Socio-economic disparities are similarly striking within countries. In Indonesia, for instance, poverty incidence has come down to single digit levels in Jakarta and Bali, but it remains as high as 30 percent or more in Aceh and Maluku and 42 percent in Papua. The same disparity can be observed in Thailand, particularly between Bangkok and its Northeast region, and in the Philippines, between Metropolitan Manila and the Autonomous Region in Muslim Mindanao. It seems as if the people in Muslim Mindanao, Papua and Northeast Thailand do not have the same right not to be poor as the people in Manila, Jakarta and Bangkok.
ASEAN Leaders are fully aware of this disparity across and within ASEAN Member Countries (AMCs). They see this disparity or development gap as a constraint to deepening and broadening of regional economic integration. But more importantly, they also see economic integration as a means to narrow this gap when they declared the formation of an ASEAN Economic Community, in which there is a free flow of goods and services, investment and skilled labor and reduced poverty and socio-economic disparities.
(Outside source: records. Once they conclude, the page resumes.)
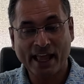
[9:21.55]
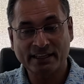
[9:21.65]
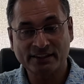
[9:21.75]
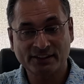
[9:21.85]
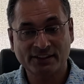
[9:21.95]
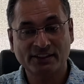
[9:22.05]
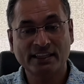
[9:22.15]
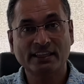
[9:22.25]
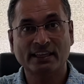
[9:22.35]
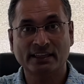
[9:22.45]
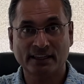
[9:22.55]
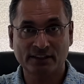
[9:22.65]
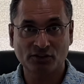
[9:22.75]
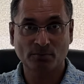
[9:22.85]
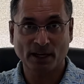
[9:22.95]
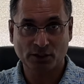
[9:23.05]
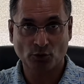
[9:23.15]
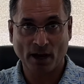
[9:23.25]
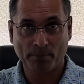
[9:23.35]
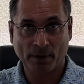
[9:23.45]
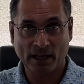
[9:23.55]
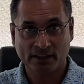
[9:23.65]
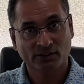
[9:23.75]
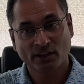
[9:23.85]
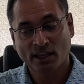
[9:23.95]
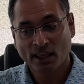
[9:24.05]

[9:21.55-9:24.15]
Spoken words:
and is syncing into my Dropbox.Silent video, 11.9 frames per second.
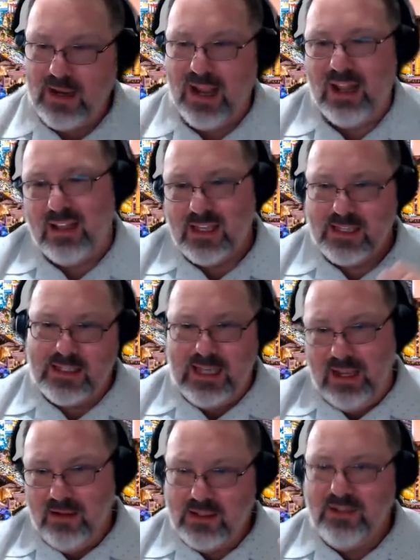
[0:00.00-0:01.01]
Kind of get the
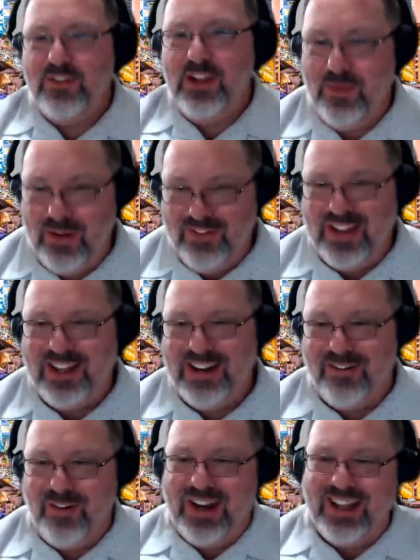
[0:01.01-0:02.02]
sales view of it,
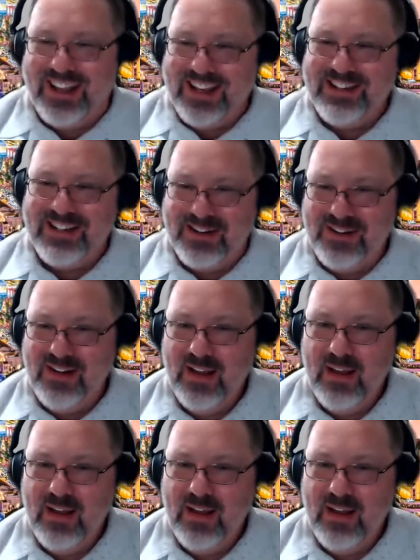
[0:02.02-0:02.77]
of what it can do.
ASEAN Leaders have agreed to cooperate more closely to narrow the development gap both as an end in itself and as a means to the successful formation of ASEAN as a single market. The Vientiane Action Programme (VAP) they adopted at their last Summit contains measures not only to realize the three pillars of the ASEAN Community but also to narrow the development gap as manifested by large disparities in per capita GDP, poverty incidence and other dimensions of human development. The VAP provides that AMCs will determine and agree at an appropriate forum the extent to which the development gap could be realistically narrowed by 2010 and by 2015.
ASEAN can help realize the MDGs in Southeast Asia as a whole and in less developed AMCs by promptly translating those agreements and intentions into further actions. To start with, ASEAN should now take steps towards convening "an appropriate forum" to enable AMCs to agree on specific targets for 2010 and beyond for narrowing the development gap in terms of per capita GDP and other human development dimensions.
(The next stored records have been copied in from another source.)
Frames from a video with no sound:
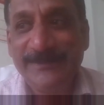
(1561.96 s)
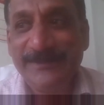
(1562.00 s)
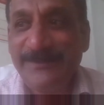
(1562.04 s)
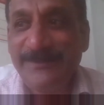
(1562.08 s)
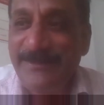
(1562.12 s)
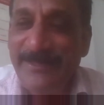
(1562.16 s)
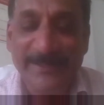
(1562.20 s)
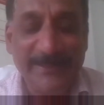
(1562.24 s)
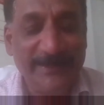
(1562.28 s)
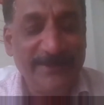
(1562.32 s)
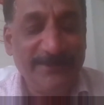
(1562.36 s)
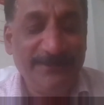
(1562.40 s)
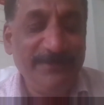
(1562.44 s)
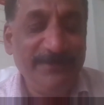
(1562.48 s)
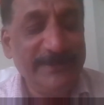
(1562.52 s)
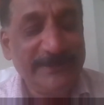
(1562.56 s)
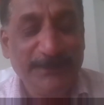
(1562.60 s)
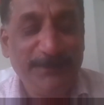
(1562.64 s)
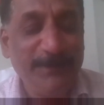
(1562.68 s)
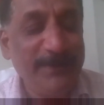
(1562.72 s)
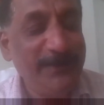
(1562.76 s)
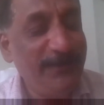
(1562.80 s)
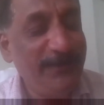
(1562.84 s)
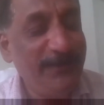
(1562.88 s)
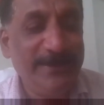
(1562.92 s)
Yeah,
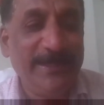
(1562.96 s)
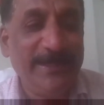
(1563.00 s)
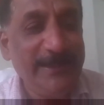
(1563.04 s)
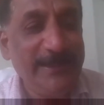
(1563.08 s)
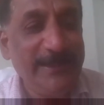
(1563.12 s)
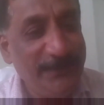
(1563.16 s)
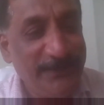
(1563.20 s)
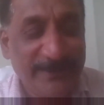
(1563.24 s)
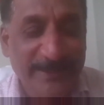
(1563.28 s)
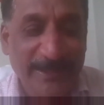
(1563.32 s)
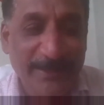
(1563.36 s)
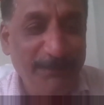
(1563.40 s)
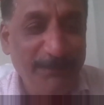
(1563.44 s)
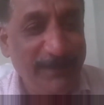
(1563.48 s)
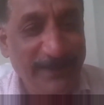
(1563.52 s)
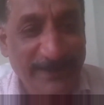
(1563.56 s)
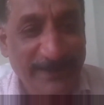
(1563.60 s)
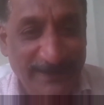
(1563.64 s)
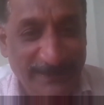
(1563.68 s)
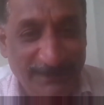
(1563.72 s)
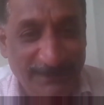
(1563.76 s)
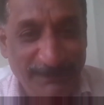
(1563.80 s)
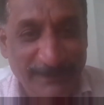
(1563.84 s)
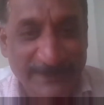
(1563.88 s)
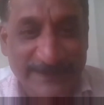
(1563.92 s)
expert will tell you it can be
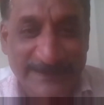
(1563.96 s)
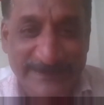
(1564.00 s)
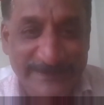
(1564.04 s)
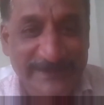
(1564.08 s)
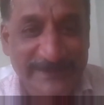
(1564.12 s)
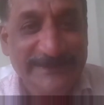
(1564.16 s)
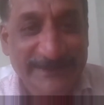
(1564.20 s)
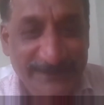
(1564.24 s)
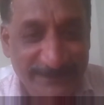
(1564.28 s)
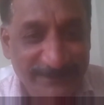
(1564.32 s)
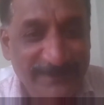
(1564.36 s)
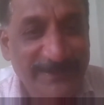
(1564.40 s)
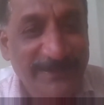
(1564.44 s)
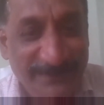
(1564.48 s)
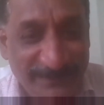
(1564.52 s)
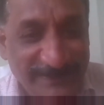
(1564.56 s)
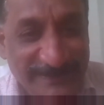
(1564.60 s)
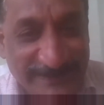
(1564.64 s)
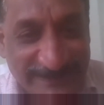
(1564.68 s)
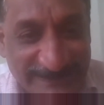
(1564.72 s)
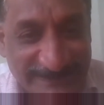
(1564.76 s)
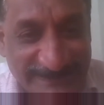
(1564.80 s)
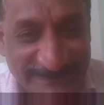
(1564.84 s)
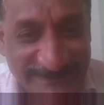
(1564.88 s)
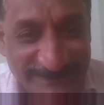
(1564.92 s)
done because there is a word
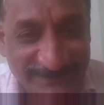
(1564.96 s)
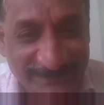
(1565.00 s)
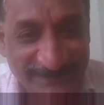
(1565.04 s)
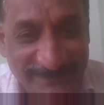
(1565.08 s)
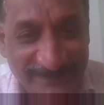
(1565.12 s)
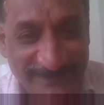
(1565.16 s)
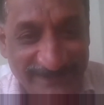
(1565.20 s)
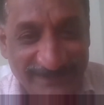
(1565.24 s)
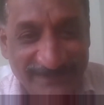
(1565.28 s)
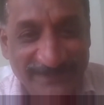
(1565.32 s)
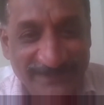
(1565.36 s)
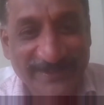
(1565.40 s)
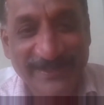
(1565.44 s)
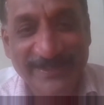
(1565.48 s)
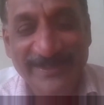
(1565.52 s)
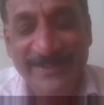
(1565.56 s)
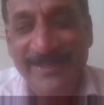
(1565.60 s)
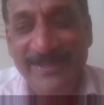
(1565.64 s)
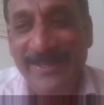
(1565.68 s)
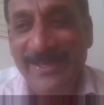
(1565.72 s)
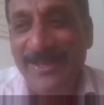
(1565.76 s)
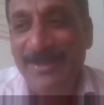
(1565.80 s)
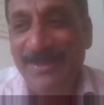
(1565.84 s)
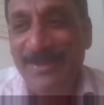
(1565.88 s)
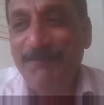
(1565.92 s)
for this. Okay.
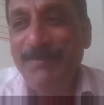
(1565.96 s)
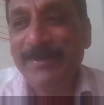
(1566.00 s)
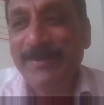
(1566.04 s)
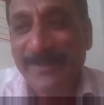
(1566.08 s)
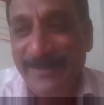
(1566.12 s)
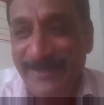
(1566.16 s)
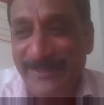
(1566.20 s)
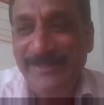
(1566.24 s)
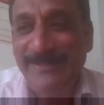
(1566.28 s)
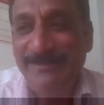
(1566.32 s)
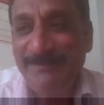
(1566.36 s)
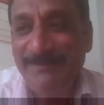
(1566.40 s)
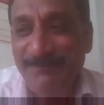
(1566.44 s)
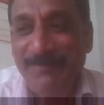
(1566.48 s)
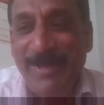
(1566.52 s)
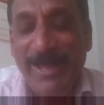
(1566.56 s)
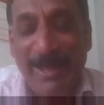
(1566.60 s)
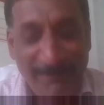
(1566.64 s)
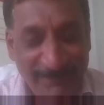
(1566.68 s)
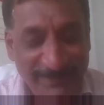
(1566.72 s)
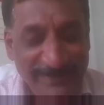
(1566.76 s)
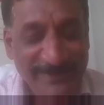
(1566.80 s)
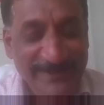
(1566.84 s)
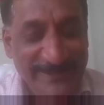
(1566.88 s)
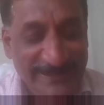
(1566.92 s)
But then
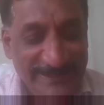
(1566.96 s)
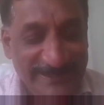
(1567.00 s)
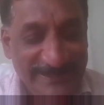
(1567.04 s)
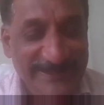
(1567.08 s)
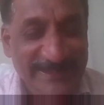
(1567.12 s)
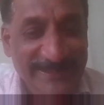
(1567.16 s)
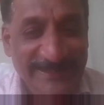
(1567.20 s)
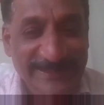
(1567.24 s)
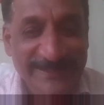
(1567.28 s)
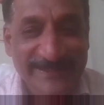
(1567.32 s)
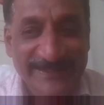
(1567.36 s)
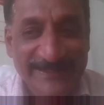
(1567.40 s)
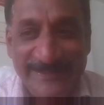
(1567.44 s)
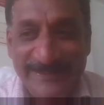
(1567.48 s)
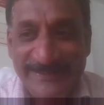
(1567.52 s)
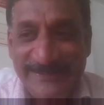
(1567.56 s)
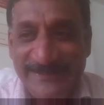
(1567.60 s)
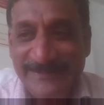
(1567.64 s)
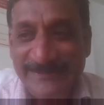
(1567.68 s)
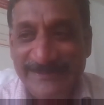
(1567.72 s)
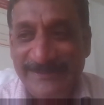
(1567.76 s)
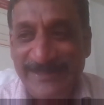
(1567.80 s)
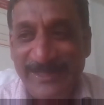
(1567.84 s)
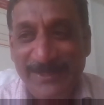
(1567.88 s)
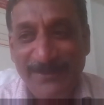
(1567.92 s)
having said that,
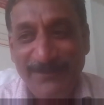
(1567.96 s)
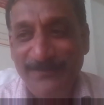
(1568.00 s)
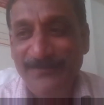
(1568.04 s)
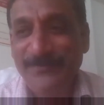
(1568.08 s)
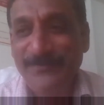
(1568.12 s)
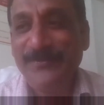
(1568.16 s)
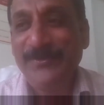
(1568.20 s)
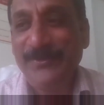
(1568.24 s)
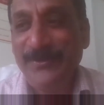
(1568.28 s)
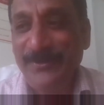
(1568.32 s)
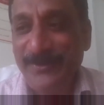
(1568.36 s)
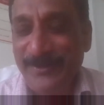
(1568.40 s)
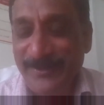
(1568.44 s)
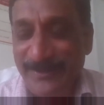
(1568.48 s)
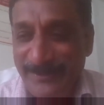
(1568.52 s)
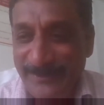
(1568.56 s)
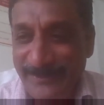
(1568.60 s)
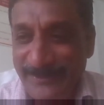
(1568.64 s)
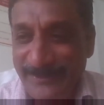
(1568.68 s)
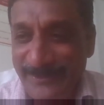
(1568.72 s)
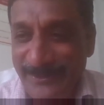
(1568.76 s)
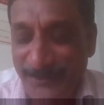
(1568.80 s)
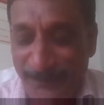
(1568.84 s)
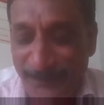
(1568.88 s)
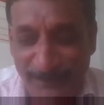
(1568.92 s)
now
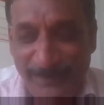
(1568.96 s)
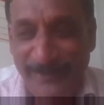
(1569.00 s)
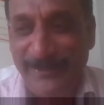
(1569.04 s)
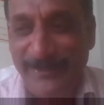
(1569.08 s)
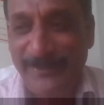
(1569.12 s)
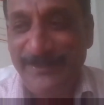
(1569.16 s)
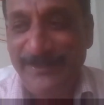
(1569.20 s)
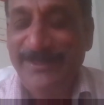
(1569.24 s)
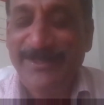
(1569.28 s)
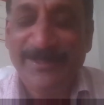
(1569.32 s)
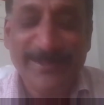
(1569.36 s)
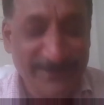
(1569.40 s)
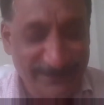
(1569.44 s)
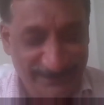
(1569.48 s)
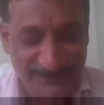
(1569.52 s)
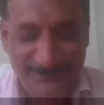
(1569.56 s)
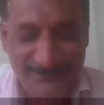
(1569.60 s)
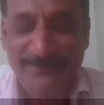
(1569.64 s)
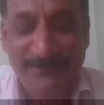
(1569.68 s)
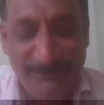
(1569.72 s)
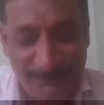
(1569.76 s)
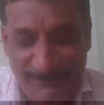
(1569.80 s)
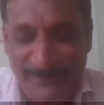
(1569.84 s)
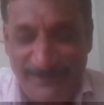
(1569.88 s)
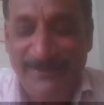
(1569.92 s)
humanity,
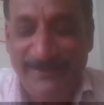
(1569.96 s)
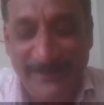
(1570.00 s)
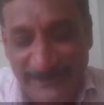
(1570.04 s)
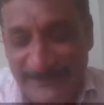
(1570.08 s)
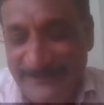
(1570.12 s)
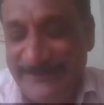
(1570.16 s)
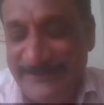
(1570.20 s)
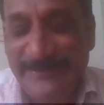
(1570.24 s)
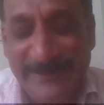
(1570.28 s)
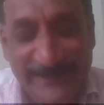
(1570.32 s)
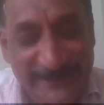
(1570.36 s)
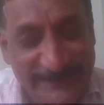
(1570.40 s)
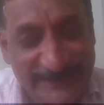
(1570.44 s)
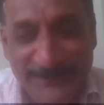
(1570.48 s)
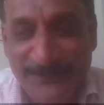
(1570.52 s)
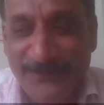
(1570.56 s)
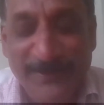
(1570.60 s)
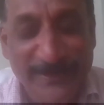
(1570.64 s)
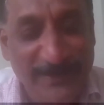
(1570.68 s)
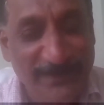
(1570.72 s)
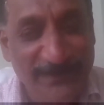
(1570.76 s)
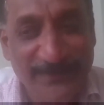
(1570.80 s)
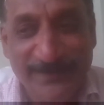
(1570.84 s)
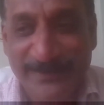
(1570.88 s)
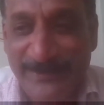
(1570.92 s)
or engineers or
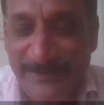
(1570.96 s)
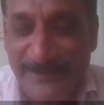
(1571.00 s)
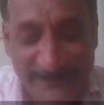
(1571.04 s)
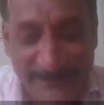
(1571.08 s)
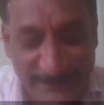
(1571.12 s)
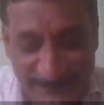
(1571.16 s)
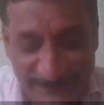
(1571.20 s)
whatever the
For this purpose, AMCs could use the MDGs as a framework and the quantitative targets as benchmark. For instance, if they could agree on the extent to which the gap in poverty incidence could be realistically narrowed by 2015, this might imply setting poverty reduction targets for CLMV countries over and above the global benchmark.
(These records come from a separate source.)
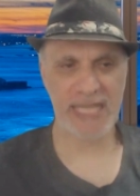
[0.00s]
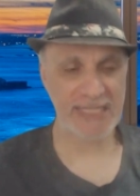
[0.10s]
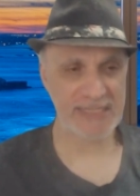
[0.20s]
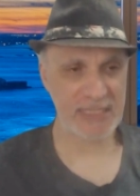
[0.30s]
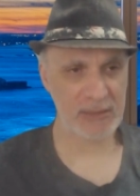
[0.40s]

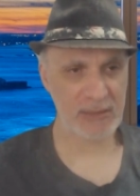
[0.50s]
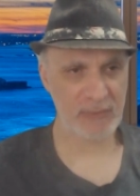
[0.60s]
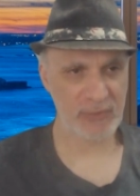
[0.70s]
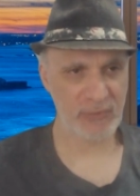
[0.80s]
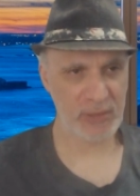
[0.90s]
that's another
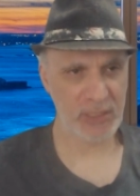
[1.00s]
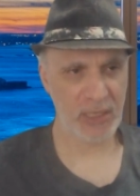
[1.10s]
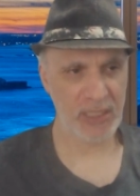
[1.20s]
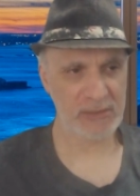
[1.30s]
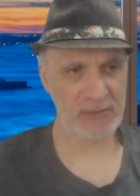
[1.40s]
word for
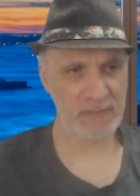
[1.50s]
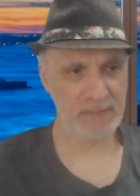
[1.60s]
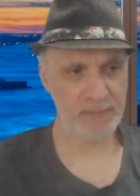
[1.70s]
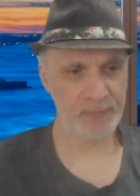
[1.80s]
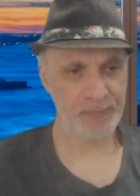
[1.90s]
nut.
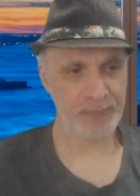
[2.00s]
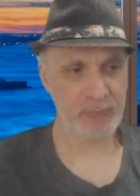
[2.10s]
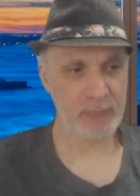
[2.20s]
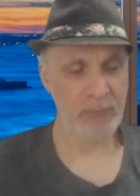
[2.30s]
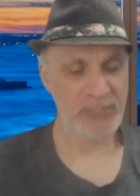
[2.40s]

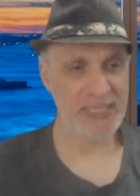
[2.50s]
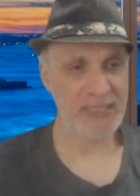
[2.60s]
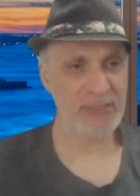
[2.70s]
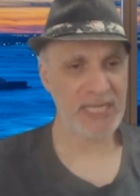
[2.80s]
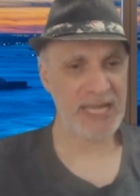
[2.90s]
But
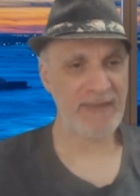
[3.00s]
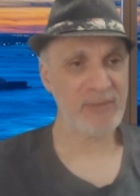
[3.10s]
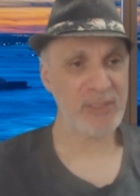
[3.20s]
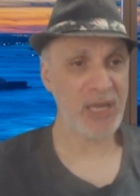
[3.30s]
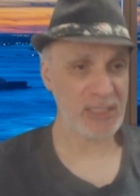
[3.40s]
then you can
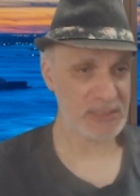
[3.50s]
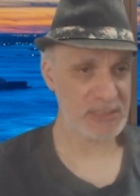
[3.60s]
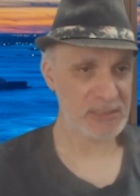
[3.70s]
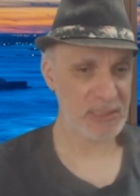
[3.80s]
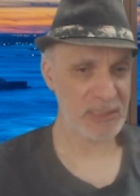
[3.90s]
have
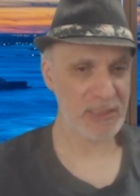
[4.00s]
nuts,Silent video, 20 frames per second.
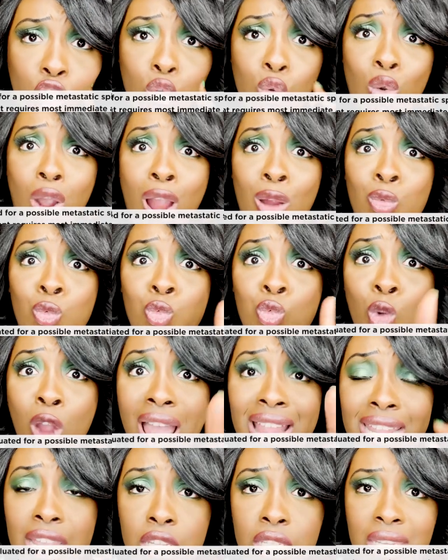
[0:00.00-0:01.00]
You are
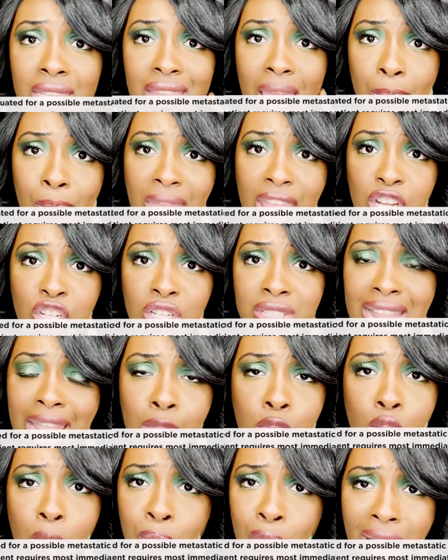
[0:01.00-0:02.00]
running to that patient.
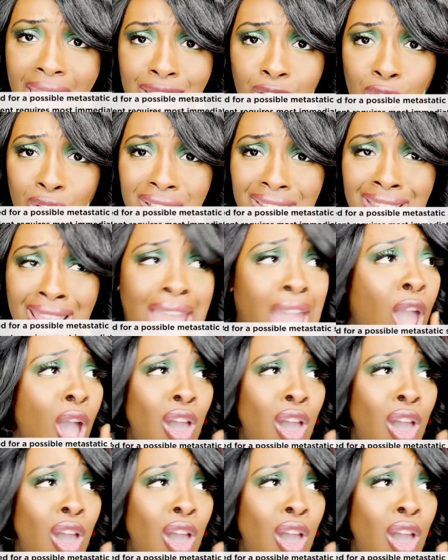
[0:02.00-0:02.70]
That's your priority.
In this regard, Indonesia should be commended for offering, on the occasion of the last ASEAN Senior Officials Meeting on Poverty and Rural Development, to share with other AMCs the outcome of their efforts to localize MDG targets at the district level and to link those targets to local poverty reduction action plans and operational programs. This initiative spearheaded by the Coordinating Ministry for People's Welfare is fully consistent with the call from the UN Millennium Project to craft and implement MDG-based poverty reduction strategies.
In turn, Indonesia expressed keen interest to learn from other AMCs their experiences relating to poverty mapping, measurement and targeting. A project for UNDP support to enable this cooperation has been prepared by ASEAN with encouragement, guidance and support from another prominent Indonesian who is actively engaged in the MDGs -- Erna Witoelar, the UN Special Ambassador for the MDGs. This is a concrete example of how AMCs can cooperate with each other to help realize the MDGs. More of the same can and should be pursued.
The writer is Senior Adviser, ASEAN-UNDP Partnership Facility. The views expressed herein are personal and do not necessarily reflect those of ASEAN, its Member Countries, or UNDP.